◆ DIRECTIONS FOR THIS TASK ◆
The answer must consist of every line from the entries below that contains the word "Silent".

◆ SOURCE MATERIAL ◆
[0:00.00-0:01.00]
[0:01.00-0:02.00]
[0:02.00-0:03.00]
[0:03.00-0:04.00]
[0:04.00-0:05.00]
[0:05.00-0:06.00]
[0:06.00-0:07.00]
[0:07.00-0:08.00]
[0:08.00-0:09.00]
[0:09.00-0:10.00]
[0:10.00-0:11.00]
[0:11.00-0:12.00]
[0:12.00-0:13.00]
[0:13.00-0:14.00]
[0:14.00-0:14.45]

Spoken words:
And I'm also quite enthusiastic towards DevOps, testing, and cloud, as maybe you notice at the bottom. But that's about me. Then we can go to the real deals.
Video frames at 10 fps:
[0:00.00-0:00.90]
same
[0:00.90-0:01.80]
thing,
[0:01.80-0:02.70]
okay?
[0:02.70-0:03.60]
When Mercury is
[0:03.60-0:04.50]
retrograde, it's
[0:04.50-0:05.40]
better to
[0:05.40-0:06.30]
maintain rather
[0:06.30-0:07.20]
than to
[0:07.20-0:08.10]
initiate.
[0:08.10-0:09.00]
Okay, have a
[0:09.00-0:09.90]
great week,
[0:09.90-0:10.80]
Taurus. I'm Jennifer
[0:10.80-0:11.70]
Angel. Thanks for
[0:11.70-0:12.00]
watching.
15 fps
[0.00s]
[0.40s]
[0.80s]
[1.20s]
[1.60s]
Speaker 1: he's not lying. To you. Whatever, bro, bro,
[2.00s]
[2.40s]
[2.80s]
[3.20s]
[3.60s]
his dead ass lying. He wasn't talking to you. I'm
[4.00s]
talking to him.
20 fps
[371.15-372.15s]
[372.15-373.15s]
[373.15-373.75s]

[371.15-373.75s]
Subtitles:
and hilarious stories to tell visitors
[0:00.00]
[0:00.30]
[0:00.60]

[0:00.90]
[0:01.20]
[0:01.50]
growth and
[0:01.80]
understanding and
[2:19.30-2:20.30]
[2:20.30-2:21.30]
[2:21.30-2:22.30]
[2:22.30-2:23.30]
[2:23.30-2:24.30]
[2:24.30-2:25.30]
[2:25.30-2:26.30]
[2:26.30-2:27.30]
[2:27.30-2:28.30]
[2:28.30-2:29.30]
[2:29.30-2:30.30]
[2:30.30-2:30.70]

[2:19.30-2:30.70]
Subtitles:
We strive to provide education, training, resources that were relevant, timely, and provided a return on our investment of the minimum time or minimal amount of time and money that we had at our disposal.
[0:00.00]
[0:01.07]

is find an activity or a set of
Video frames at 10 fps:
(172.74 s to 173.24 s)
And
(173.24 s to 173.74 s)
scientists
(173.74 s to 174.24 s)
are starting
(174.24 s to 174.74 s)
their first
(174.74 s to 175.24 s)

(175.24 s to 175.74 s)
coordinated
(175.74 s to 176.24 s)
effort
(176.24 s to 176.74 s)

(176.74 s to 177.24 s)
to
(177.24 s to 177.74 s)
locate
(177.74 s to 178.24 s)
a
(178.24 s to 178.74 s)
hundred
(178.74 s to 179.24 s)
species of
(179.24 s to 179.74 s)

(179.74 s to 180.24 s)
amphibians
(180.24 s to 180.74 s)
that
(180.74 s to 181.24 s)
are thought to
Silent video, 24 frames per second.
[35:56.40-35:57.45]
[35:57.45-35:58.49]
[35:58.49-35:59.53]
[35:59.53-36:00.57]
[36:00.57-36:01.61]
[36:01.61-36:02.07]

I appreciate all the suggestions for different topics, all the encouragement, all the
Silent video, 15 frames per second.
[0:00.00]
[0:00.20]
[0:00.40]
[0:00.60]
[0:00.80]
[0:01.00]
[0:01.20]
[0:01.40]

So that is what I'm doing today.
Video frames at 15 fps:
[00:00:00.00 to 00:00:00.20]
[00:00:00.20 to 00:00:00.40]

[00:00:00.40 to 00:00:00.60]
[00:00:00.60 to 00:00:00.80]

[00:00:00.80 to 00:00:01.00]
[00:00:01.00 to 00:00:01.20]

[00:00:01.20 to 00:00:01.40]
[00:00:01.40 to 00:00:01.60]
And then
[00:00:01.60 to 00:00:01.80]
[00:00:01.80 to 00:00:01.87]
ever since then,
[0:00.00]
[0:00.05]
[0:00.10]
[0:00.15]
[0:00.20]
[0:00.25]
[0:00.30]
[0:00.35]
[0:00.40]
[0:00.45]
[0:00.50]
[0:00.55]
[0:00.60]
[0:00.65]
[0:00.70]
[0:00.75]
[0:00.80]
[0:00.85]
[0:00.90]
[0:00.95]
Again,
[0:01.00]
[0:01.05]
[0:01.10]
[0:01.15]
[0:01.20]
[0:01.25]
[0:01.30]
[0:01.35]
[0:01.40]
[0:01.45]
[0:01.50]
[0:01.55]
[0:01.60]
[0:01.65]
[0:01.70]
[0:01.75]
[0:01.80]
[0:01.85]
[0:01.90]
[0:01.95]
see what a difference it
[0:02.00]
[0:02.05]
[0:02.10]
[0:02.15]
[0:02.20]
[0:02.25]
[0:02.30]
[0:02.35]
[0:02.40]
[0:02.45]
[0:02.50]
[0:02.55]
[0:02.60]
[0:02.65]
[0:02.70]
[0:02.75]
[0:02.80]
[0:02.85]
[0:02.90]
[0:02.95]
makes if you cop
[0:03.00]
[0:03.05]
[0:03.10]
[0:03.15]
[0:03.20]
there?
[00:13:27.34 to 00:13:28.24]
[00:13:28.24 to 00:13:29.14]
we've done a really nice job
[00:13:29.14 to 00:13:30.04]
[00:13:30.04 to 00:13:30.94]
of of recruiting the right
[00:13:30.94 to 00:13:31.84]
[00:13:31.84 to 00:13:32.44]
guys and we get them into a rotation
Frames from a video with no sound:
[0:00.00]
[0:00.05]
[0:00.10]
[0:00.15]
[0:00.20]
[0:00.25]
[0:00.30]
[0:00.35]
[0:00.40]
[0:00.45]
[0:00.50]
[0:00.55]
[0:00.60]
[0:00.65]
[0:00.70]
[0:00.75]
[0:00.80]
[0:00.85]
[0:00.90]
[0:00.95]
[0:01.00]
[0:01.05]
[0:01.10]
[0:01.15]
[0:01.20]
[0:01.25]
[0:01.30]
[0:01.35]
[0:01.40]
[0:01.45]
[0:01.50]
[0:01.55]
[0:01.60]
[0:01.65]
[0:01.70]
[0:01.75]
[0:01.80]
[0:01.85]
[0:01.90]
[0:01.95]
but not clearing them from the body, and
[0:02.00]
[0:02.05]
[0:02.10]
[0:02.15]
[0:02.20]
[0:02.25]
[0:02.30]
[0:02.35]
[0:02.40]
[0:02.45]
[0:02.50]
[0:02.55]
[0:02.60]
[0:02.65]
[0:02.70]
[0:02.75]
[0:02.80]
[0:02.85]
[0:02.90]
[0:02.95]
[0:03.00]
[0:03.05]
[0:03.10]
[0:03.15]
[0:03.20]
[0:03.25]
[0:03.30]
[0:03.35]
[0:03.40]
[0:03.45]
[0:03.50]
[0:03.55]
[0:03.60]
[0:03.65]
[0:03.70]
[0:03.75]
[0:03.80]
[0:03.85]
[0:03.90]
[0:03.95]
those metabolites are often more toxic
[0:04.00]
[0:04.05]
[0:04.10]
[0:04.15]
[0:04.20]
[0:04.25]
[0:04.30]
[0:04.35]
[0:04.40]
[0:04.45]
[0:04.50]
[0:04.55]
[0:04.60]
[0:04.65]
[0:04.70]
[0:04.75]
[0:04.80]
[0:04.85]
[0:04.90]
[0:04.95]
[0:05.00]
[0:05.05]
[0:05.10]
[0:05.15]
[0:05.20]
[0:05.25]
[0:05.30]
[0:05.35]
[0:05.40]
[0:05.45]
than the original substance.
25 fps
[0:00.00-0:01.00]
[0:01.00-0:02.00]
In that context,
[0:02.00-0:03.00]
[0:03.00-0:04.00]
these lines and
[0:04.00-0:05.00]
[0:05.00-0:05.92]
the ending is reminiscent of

◆ RESULT OF THIS TASK ◆
Silent video, 24 frames per second.
Silent video, 15 frames per second.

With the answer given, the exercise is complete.